Well, then, with those operations, the set of {a + b (1/0)} is not a ring.

Of course, the set of all polynomials in one variable is a ring, and we can name that variable 1/0 if we choose. But does that have anything to do with division by zero?

 

[jcender]

Now, since complex numbers require the special definition of √(-1), could you just define division by zero (arbitrarily, say, as "1/0 = m") and make an even more general number group?

Consider defining a number m and also redefining zero with it as a way of extending the number system and thus defining division by zero. By defining both zero and "m" through division instead of subtraction, they can be multiplicative inverses. How might this be carried out?

Let's follow your example of the special definition of the √(-1) where i indicates an imaginary number when written together with a Real number, and choose a symbol that will indicate nothingness when written with a Real number. In other words, instead of the single number 0, there will be a set of absent numbers represented by Real numbers together with an absence symbol.

So let m be n$$\infty$$ where n is a Real number, and let the absence symbol be $$\overline{\infty}$$. These numbers of nothing would then be n$$\overline{\infty}$$. In general, division by zero numbers would be $$\frac{x}{n\overline{\infty}} = (x/n) \infty$$. As with a reciprocal under a fraction bar, the inverse inverts. A zero number divided by another zero number would equal the quotient of their Real parts.

Note that the example of the imaginary numbers can only be followed so far. Normally at least, the additive identity property would preclude forming numbers made up of Real numbers plus absent numbers in a way analogous to the complex numbers.

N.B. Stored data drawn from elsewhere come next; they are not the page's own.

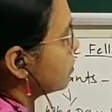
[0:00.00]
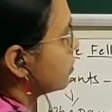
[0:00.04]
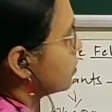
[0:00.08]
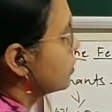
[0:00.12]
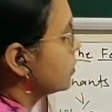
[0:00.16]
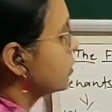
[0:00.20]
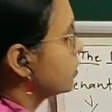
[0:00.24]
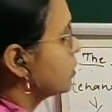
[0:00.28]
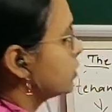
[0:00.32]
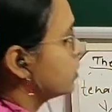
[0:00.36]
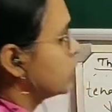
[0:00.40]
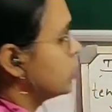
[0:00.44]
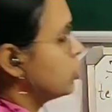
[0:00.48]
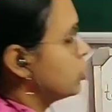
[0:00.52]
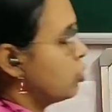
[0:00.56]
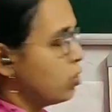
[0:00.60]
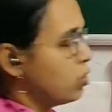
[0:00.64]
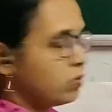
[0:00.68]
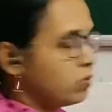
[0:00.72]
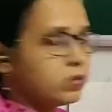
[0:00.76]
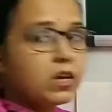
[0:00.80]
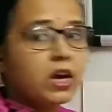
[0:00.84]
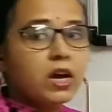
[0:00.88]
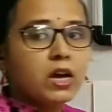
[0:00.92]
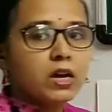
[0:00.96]
of the
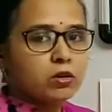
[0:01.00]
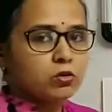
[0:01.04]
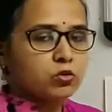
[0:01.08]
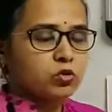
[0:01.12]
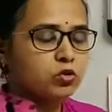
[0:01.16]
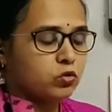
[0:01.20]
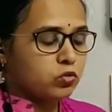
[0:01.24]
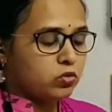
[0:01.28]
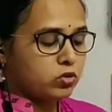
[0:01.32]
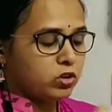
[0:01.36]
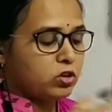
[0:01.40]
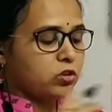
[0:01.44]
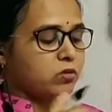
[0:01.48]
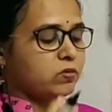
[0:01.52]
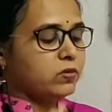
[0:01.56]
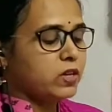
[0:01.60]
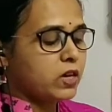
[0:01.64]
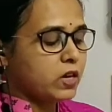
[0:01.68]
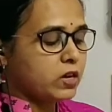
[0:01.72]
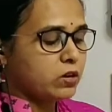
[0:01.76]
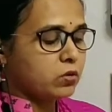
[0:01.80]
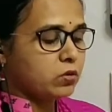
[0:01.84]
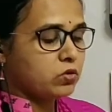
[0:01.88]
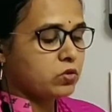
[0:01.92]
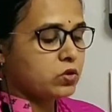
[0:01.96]
house, owner of the
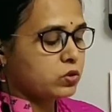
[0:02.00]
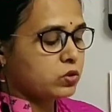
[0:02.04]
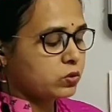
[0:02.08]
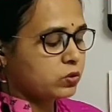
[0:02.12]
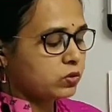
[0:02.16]
house, okay,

The bar in the absence symbol is an inverse bar. It indicates absence and functions somewhat like a fraction bar except there is never a numerator. (This prohibition entails an exception for the division rule of equality although one much less onerous than the lack of definition of division by 0.) The infinity symbol here represents an array of the Real numbers. (Other definitions are possible.) To see some of the advantages of this notation, look to pp. 379-382, 580-2, 897-907, 916-25 in the book The Road to Reality by the physicist and mathematician Roger Penrose. He uses it for n-real dimensional space, without, however, a multiplicative inverse. Also note the compatibility of the new numbers with the complex extended plane or Riemann sphere referred to on this thread by g_edgar on Jul30-09. Indeed they may be seen as a generalization of it.

A number of issues not addressed here such as implications for physics, defining the absence symbol more fully, defining subtraction, an unsigned zero, arithmetic with the inverses of zero numbers, multiplication of zero numbers, a geometric interpretation, the empty sets unsuitability as a rigorous basis for the absent numbers, as well as other issues, are dealt with in the attached paper. Also not addressed here is the question "Does this number system form a field or not?"

 

[yuiop]

We don't imagine -- we construct a new number system (e.g. the projective numbers) in which 1/0 is defined, and use that one instead of the real numbers.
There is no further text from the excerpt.